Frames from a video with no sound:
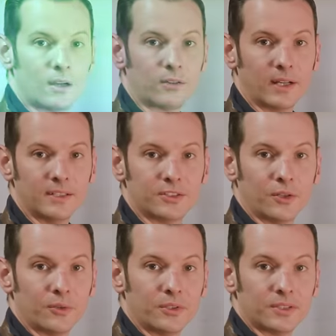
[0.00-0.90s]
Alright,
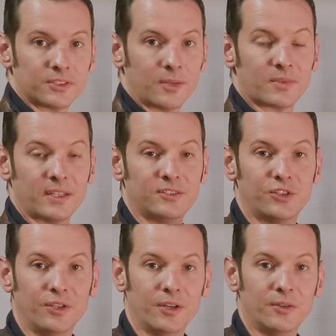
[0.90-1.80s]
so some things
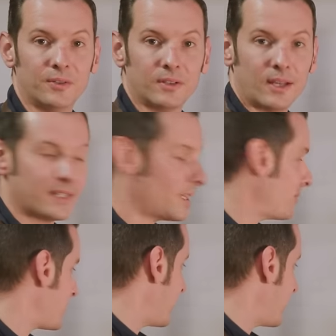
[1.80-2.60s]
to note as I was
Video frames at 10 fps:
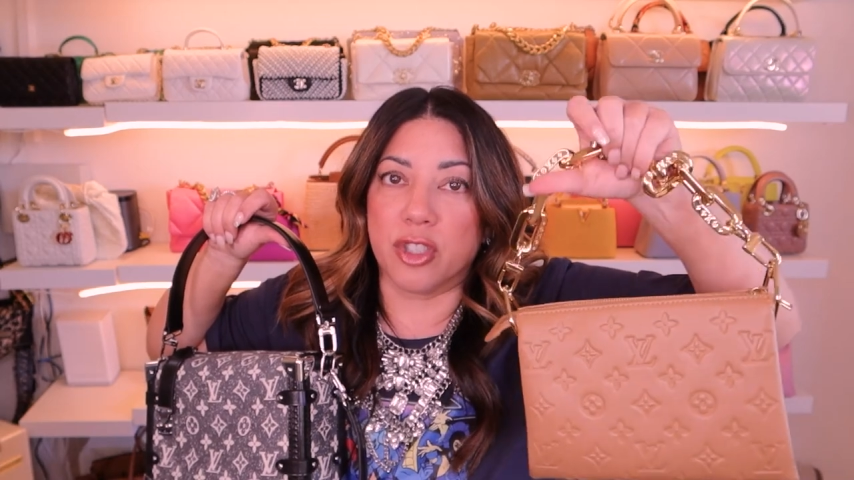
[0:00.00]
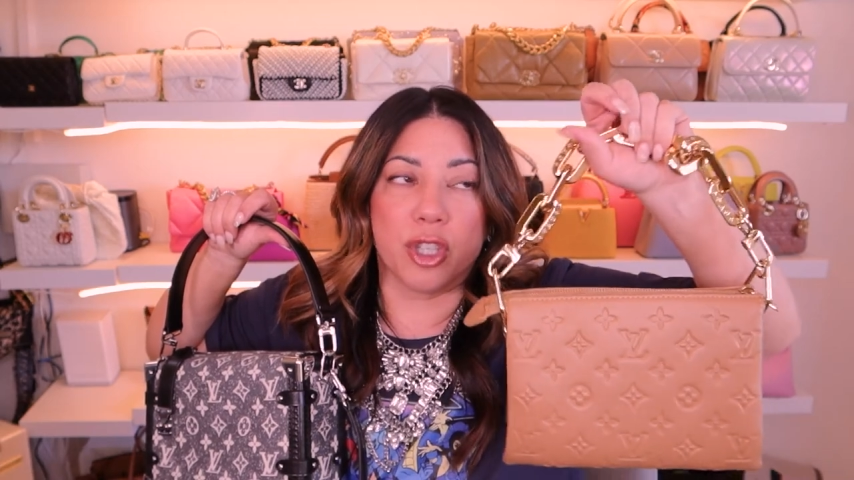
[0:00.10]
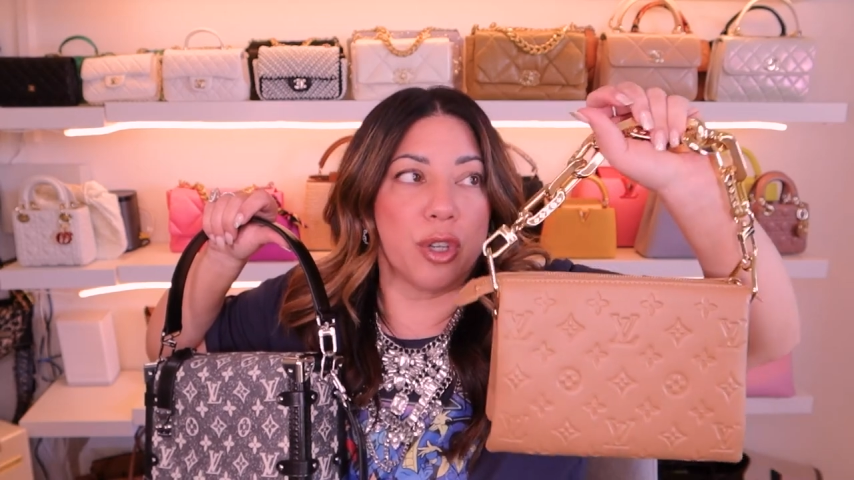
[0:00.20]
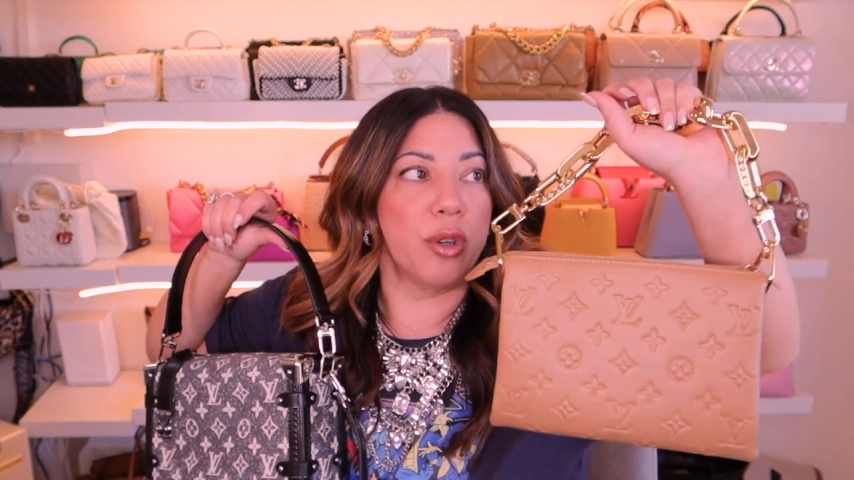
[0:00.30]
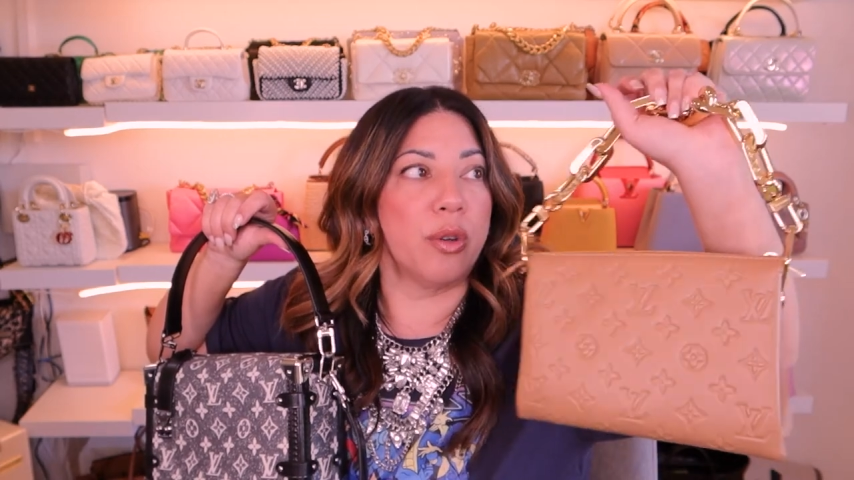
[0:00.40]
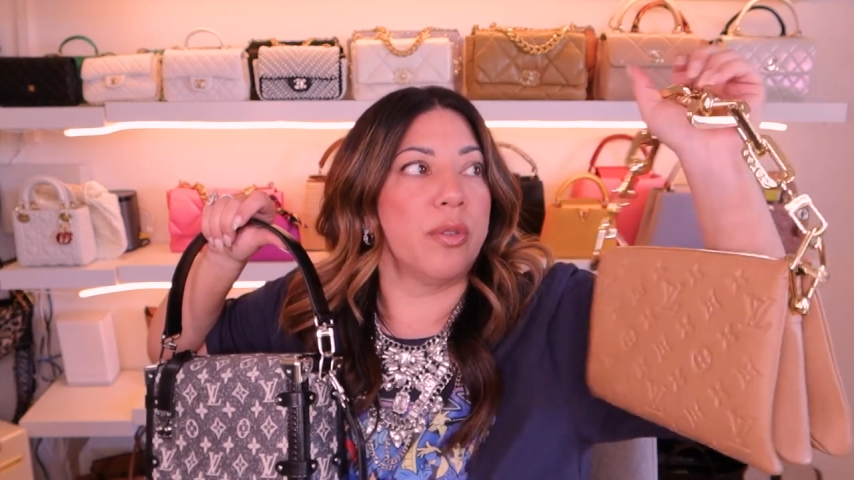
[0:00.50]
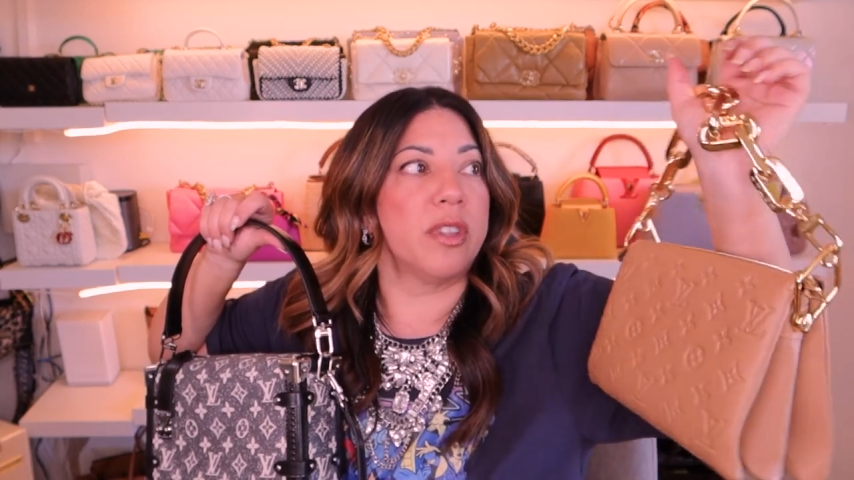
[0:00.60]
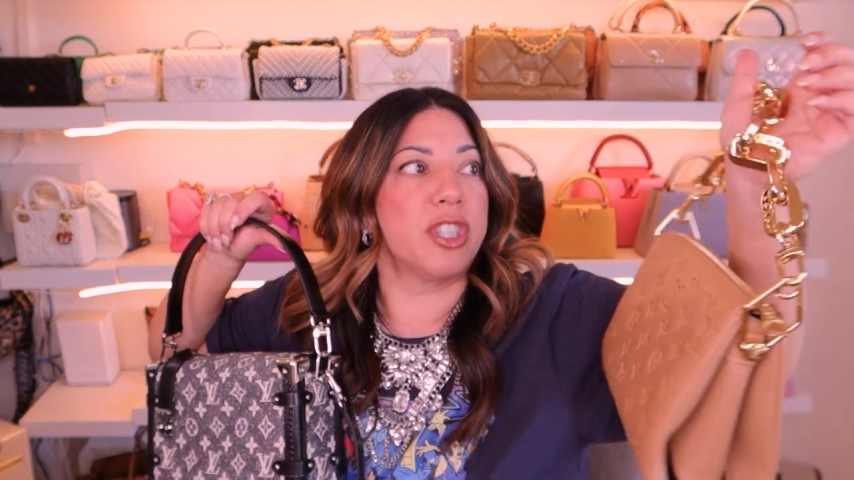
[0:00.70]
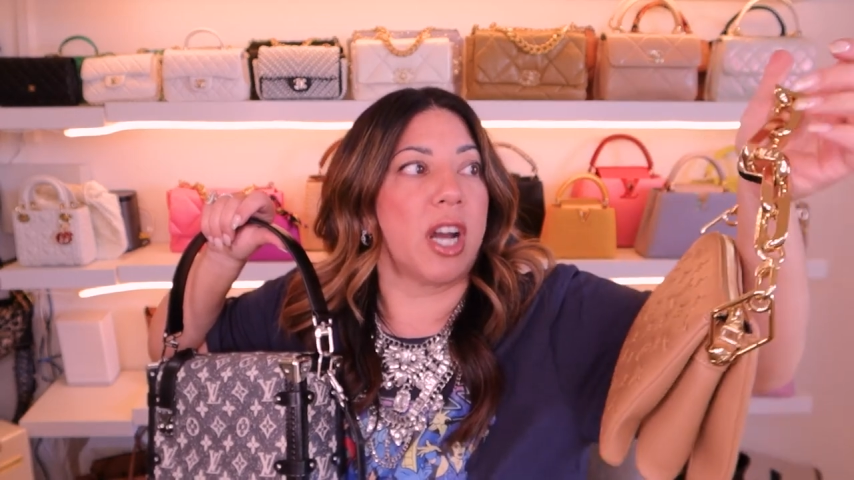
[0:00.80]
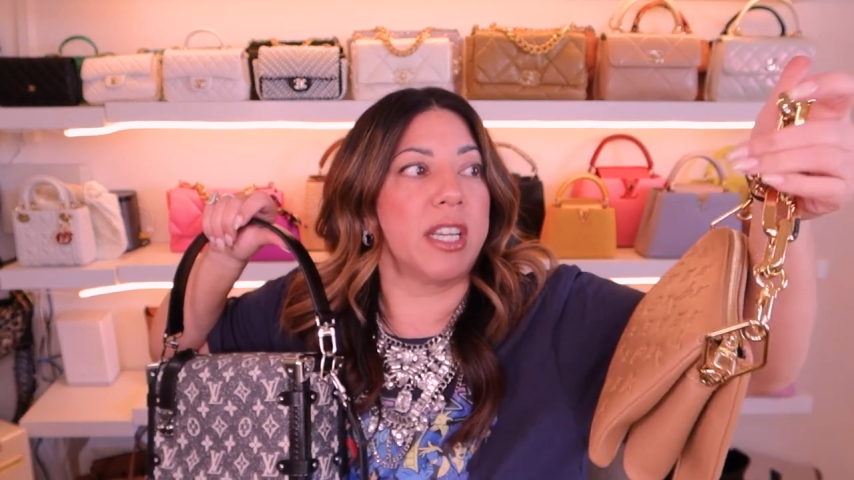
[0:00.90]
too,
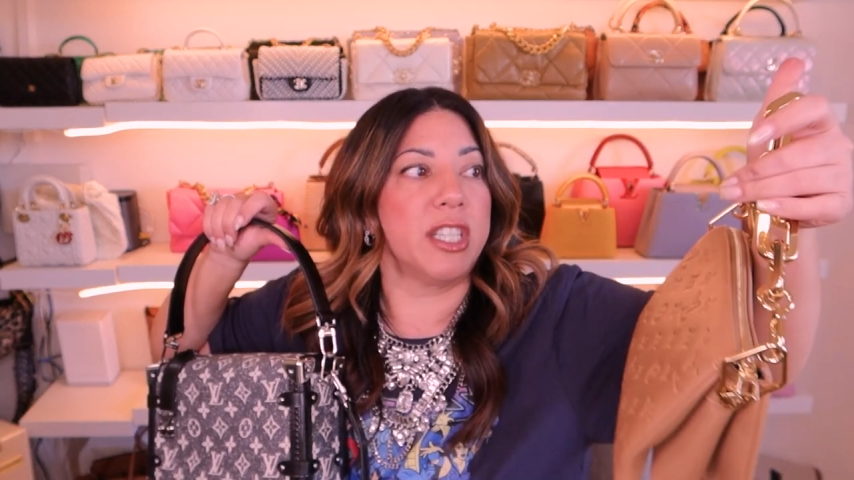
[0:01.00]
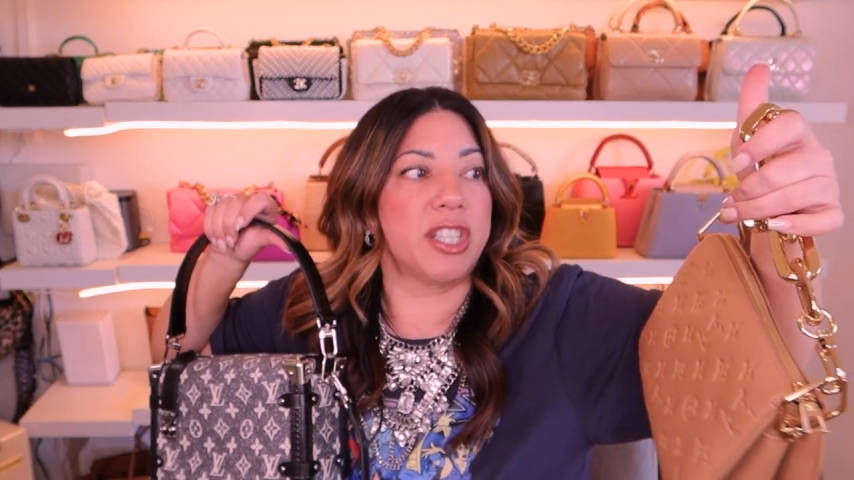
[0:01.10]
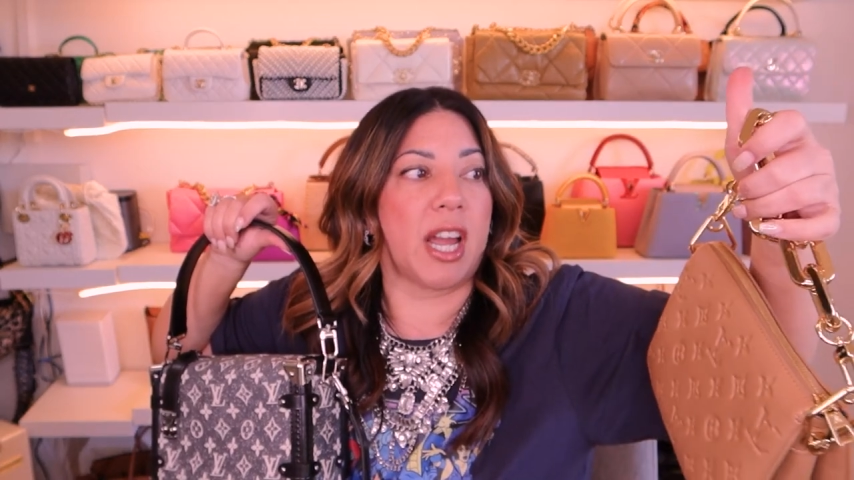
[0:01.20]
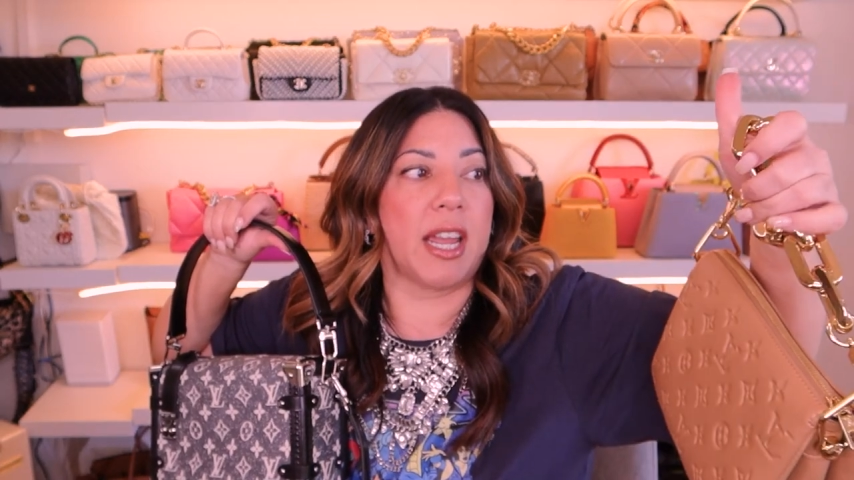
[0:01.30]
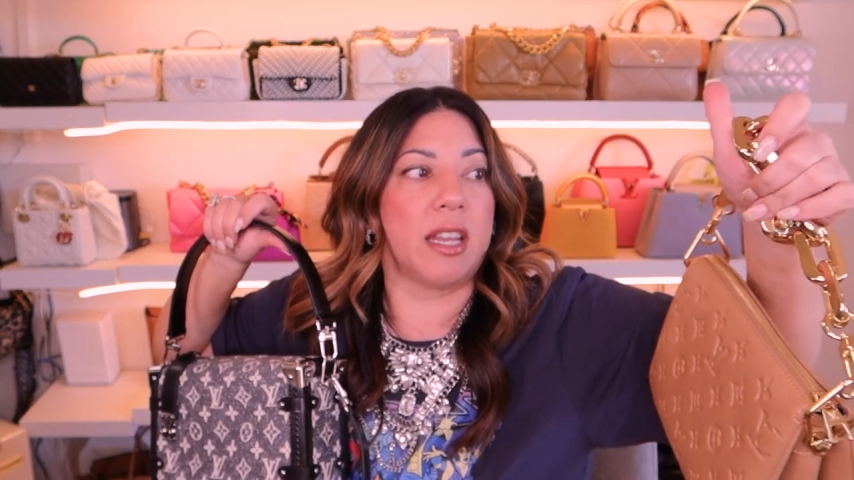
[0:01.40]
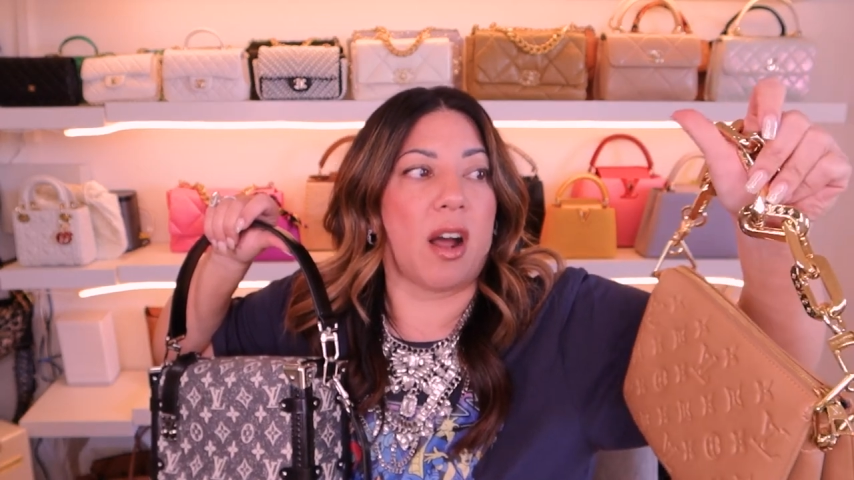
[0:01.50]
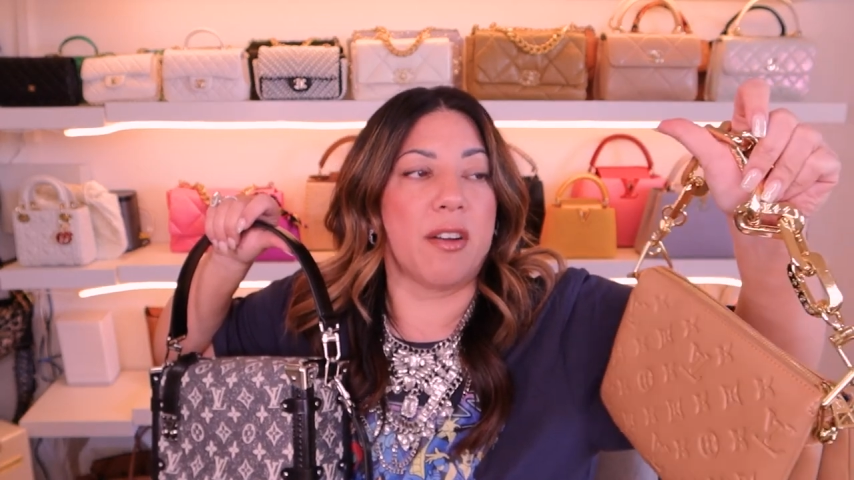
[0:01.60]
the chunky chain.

=== About this task ===
Could all the data above be given again exactly, leaving out its images?

=== Response to the exercise ===
Frames from a video with no sound:
[0.00-0.90s]
Alright,
[0.90-1.80s]
so some things
[1.80-2.60s]
to note as I was
Video frames at 10 fps:
[0:00.00]
[0:00.10]
[0:00.20]
[0:00.30]
[0:00.40]
[0:00.50]
[0:00.60]
[0:00.70]
[0:00.80]
[0:00.90]
too,
[0:01.00]
[0:01.10]
[0:01.20]
[0:01.30]
[0:01.40]
[0:01.50]
[0:01.60]
the chunky chain.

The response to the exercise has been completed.